Abstract

There is currently limited information on the factors influencing the outcome of rabies vaccination in dogs based on the primary immunization schedule. The objective of this study was to investigate whether selected variables (signalment, number of vaccinations, vaccine brand and multivalence, and time interval between the most recent vaccination and blood sampling) were associated with the achievement of an acceptable titer threshold (based on international standards) and with absolute antibody titers in young dogs vaccinated with commercially available vaccines. Serologic data from 662 dogs tested prior to their first annual booster for rabies were retrospectively reviewed. Neutralizing antibody titers were determined using a fluorescent antibody neutralization test. An acceptable titer threshold (≥0.5IU/ml) was achieved in 86.5% of the dogs. Dogs that had been vaccinated twice had significantly (P<0.001) higher antibody titers compared with dogs vaccinated once.

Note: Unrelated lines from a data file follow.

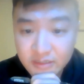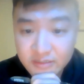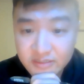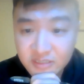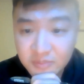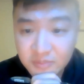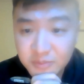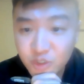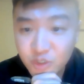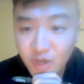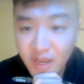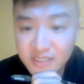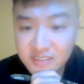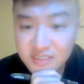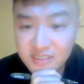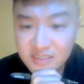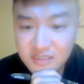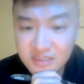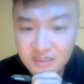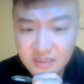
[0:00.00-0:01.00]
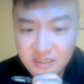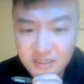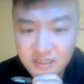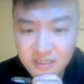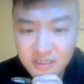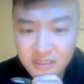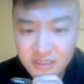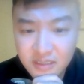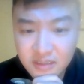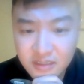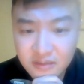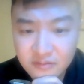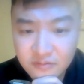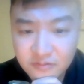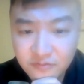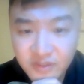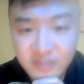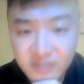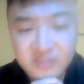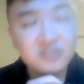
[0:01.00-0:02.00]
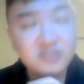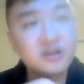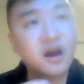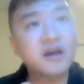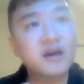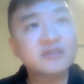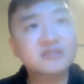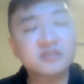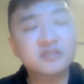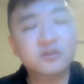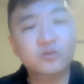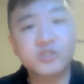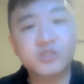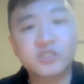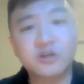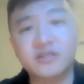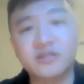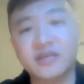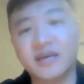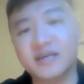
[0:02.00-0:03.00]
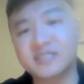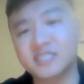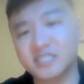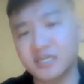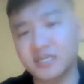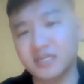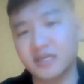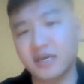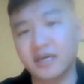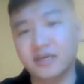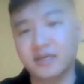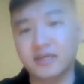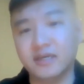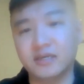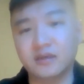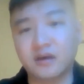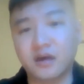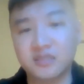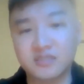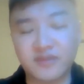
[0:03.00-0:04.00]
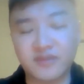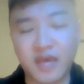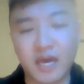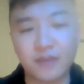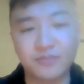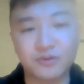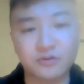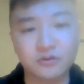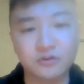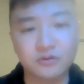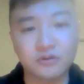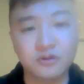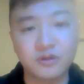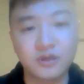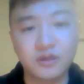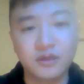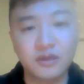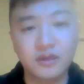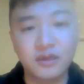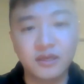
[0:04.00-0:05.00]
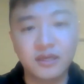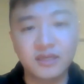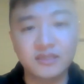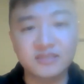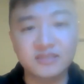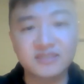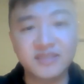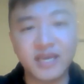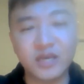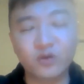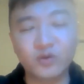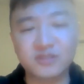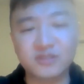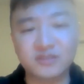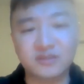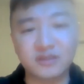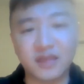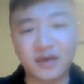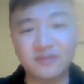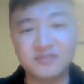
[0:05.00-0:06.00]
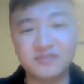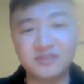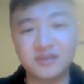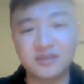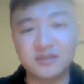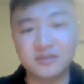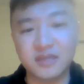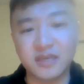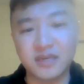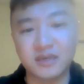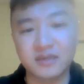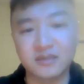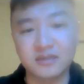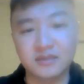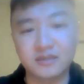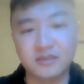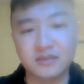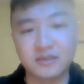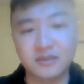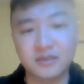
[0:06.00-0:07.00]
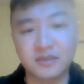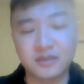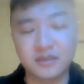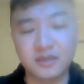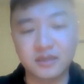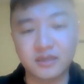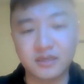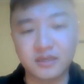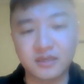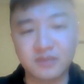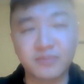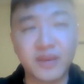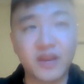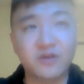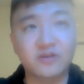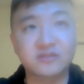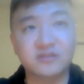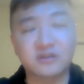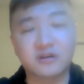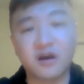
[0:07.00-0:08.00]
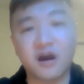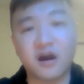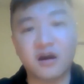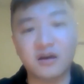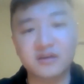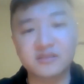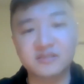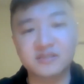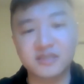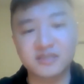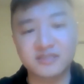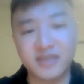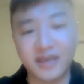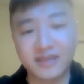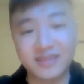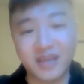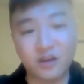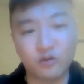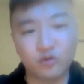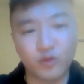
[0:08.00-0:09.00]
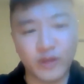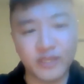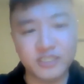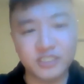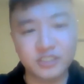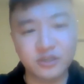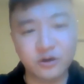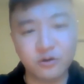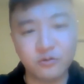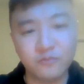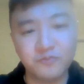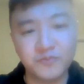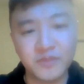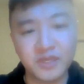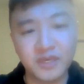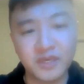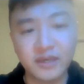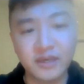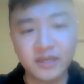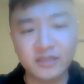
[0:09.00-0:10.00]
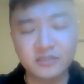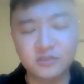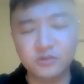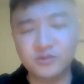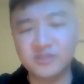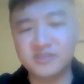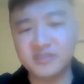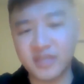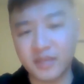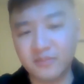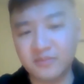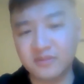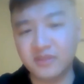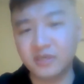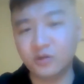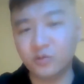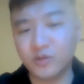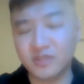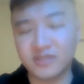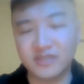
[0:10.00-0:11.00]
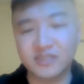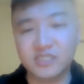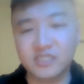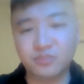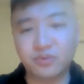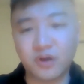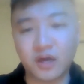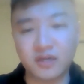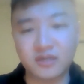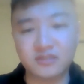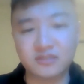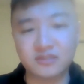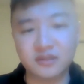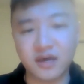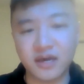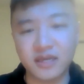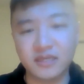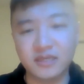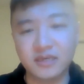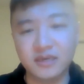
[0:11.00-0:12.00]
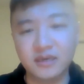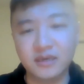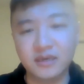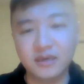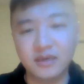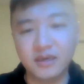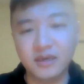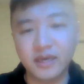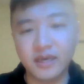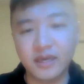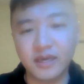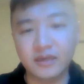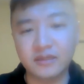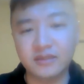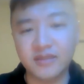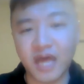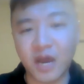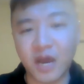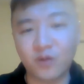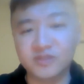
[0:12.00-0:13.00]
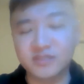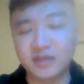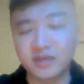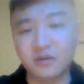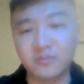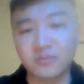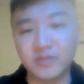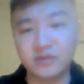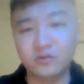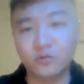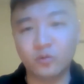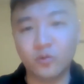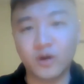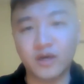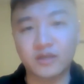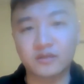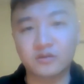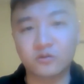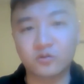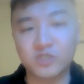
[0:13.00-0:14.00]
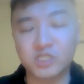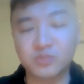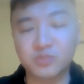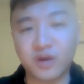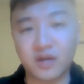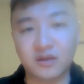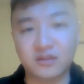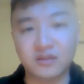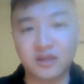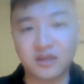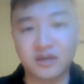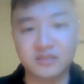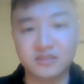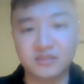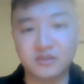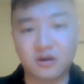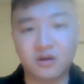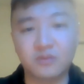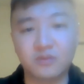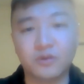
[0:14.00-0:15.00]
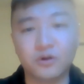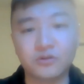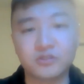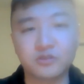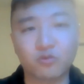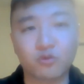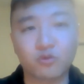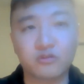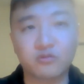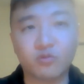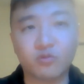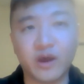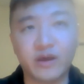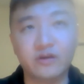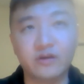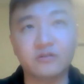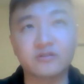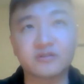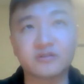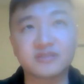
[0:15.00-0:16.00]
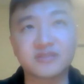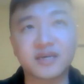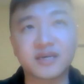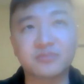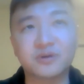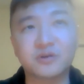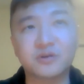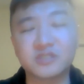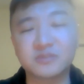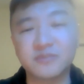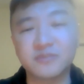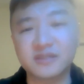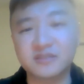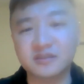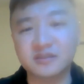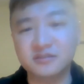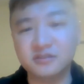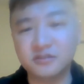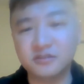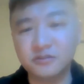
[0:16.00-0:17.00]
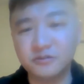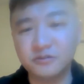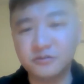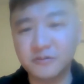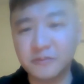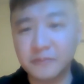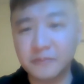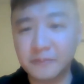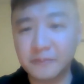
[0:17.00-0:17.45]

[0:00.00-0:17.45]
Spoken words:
subtracted the fixed costs, which are the SG&A and cost of capital, and then take what's left and compare it to COGS and take that ratio and do the same thing with each product line. And that would tell me which product lines are most worthwhile. Does that approach make sense to you?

The odds of achieving seropositivity and the median absolute antibody titer tended to decrease with increasing time between vaccination and blood sampling. Dogs vaccinated with monovalent vaccines were more likely to achieve an acceptable titer than dogs vaccinated with polyvalent vaccines. Dogs that were vaccinated after 3–6 months of age were more likely to develop higher antibody titers. These results indicate that the administration of two vaccines rather than one vaccine in the primary immunization schedule for rabies, result in a superior vaccination response and may be a more beneficial policy for ensuring pre-exposure prophylaxis and for travel certification of young dogs.